◆ Record set
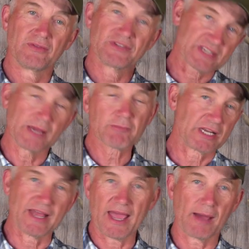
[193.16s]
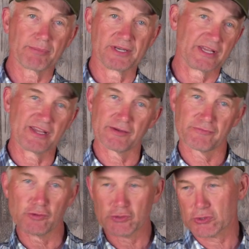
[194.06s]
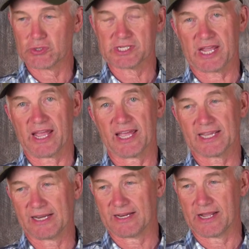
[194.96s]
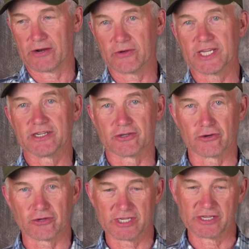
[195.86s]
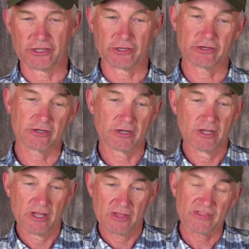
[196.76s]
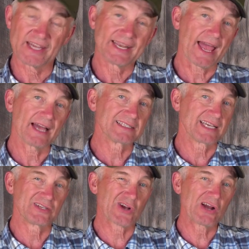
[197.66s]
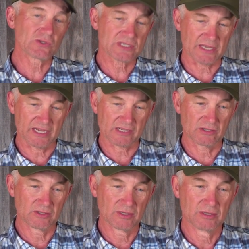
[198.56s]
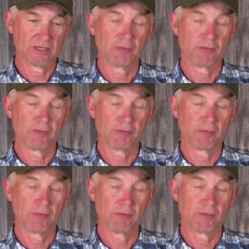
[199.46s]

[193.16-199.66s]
The same can happen if you drew a tag in an area or in a year that has a drought cycle,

◆ What you should do
Verbatim copy, images excluded: transcribe all the entries above.

◆ Answer box
[193.16s]
[194.06s]
[194.96s]
[195.86s]
[196.76s]
[197.66s]
[198.56s]
[199.46s]

[193.16-199.66s]
The same can happen if you drew a tag in an area or in a year that has a drought cycle,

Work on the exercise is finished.